### GOAL OF THE EXERCISE
Only one stretch of the data below should be repeated: the lines from the line containing "[00:21:16.72]" through the line containing "(594.32 s to 595.32 s)", inclusive, exactly as they are.

### RAW DATA

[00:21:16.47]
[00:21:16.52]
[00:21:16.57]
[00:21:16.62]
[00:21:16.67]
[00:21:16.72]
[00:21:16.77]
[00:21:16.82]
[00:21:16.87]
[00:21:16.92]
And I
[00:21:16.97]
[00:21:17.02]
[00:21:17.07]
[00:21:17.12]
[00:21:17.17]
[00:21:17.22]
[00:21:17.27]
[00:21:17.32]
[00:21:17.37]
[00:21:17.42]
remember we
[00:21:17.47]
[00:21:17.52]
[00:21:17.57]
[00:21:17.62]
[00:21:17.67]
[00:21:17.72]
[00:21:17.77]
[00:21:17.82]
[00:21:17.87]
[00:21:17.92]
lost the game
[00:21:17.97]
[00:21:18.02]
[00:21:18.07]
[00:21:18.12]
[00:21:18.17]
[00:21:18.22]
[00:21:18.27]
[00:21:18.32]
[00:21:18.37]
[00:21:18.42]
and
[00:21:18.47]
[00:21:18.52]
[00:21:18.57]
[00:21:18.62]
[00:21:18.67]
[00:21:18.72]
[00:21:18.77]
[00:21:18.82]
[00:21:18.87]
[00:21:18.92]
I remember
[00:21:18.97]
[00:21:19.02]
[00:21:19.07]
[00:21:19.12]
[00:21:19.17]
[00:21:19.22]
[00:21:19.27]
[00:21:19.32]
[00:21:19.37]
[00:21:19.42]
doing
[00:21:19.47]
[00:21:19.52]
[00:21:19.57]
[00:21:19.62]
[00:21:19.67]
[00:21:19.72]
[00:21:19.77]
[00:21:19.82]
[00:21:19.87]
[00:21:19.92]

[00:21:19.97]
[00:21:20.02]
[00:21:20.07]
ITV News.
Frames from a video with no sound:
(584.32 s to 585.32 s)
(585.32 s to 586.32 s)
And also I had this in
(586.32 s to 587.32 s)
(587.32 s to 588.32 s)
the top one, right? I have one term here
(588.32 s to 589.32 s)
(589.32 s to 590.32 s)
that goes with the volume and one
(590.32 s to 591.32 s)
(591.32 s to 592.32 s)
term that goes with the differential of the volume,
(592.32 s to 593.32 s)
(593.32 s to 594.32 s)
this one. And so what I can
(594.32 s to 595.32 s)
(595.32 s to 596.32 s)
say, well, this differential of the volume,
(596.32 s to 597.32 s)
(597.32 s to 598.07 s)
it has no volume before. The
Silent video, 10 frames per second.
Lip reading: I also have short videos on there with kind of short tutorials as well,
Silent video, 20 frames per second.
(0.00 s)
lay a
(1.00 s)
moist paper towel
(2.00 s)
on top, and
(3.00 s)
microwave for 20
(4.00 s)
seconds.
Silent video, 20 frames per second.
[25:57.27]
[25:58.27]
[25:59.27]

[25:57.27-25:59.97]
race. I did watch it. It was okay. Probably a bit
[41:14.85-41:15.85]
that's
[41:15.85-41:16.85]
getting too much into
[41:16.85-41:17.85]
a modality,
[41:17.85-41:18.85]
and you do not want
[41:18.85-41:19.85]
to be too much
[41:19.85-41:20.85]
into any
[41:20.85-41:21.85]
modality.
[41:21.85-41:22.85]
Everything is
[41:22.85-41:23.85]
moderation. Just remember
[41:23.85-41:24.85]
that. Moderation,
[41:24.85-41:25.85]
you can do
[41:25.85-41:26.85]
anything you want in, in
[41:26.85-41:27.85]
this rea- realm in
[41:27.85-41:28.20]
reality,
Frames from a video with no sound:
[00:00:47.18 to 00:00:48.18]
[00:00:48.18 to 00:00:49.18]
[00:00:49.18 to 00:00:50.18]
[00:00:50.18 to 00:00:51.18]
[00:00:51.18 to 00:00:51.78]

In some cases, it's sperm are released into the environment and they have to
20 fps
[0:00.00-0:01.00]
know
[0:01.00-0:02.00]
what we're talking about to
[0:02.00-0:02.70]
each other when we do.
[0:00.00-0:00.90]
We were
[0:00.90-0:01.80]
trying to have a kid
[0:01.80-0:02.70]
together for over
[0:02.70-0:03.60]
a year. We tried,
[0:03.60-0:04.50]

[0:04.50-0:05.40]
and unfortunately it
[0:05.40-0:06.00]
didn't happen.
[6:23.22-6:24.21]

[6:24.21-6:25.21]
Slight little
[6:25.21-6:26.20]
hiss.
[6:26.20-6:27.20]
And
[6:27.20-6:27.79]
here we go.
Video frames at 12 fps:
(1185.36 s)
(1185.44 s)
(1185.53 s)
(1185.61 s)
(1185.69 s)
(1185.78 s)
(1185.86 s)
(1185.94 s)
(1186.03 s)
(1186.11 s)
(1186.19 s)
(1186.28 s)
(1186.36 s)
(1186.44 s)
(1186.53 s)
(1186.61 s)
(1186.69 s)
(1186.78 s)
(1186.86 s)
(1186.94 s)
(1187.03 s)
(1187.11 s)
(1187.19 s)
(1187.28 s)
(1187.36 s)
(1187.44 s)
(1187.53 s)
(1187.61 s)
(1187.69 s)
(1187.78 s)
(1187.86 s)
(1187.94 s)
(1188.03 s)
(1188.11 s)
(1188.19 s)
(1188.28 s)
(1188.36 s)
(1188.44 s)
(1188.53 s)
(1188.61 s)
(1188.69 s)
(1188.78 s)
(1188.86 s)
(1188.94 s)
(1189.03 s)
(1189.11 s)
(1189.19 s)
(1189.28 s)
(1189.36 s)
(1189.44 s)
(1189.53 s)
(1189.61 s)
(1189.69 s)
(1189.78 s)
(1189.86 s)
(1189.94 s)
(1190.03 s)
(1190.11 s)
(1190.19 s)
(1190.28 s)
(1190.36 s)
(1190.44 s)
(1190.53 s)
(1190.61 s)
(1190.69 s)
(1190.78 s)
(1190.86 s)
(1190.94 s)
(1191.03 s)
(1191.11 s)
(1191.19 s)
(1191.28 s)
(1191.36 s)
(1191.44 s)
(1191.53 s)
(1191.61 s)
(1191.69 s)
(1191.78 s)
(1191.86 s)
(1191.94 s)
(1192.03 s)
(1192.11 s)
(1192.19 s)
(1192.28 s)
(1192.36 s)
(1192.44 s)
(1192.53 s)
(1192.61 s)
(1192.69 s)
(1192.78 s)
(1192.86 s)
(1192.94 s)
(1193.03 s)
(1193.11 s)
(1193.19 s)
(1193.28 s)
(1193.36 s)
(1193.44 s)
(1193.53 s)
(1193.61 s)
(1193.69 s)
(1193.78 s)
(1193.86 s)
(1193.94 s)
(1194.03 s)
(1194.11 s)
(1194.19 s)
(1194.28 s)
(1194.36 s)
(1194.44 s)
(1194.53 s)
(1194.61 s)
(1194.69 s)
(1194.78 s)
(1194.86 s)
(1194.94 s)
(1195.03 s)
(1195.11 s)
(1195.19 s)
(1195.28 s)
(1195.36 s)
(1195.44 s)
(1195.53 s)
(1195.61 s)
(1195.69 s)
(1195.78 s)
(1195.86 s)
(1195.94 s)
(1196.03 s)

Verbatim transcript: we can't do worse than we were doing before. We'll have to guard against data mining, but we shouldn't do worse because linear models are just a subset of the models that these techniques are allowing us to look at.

### ANSWER FOR THE TASK
[00:21:16.72]
[00:21:16.77]
[00:21:16.82]
[00:21:16.87]
[00:21:16.92]
And I
[00:21:16.97]
[00:21:17.02]
[00:21:17.07]
[00:21:17.12]
[00:21:17.17]
[00:21:17.22]
[00:21:17.27]
[00:21:17.32]
[00:21:17.37]
[00:21:17.42]
remember we
[00:21:17.47]
[00:21:17.52]
[00:21:17.57]
[00:21:17.62]
[00:21:17.67]
[00:21:17.72]
[00:21:17.77]
[00:21:17.82]
[00:21:17.87]
[00:21:17.92]
lost the game
[00:21:17.97]
[00:21:18.02]
[00:21:18.07]
[00:21:18.12]
[00:21:18.17]
[00:21:18.22]
[00:21:18.27]
[00:21:18.32]
[00:21:18.37]
[00:21:18.42]
and
[00:21:18.47]
[00:21:18.52]
[00:21:18.57]
[00:21:18.62]
[00:21:18.67]
[00:21:18.72]
[00:21:18.77]
[00:21:18.82]
[00:21:18.87]
[00:21:18.92]
I remember
[00:21:18.97]
[00:21:19.02]
[00:21:19.07]
[00:21:19.12]
[00:21:19.17]
[00:21:19.22]
[00:21:19.27]
[00:21:19.32]
[00:21:19.37]
[00:21:19.42]
doing
[00:21:19.47]
[00:21:19.52]
[00:21:19.57]
[00:21:19.62]
[00:21:19.67]
[00:21:19.72]
[00:21:19.77]
[00:21:19.82]
[00:21:19.87]
[00:21:19.92]

[00:21:19.97]
[00:21:20.02]
[00:21:20.07]
ITV News.
Frames from a video with no sound:
(584.32 s to 585.32 s)
(585.32 s to 586.32 s)
And also I had this in
(586.32 s to 587.32 s)
(587.32 s to 588.32 s)
the top one, right? I have one term here
(588.32 s to 589.32 s)
(589.32 s to 590.32 s)
that goes with the volume and one
(590.32 s to 591.32 s)
(591.32 s to 592.32 s)
term that goes with the differential of the volume,
(592.32 s to 593.32 s)
(593.32 s to 594.32 s)
this one. And so what I can
(594.32 s to 595.32 s)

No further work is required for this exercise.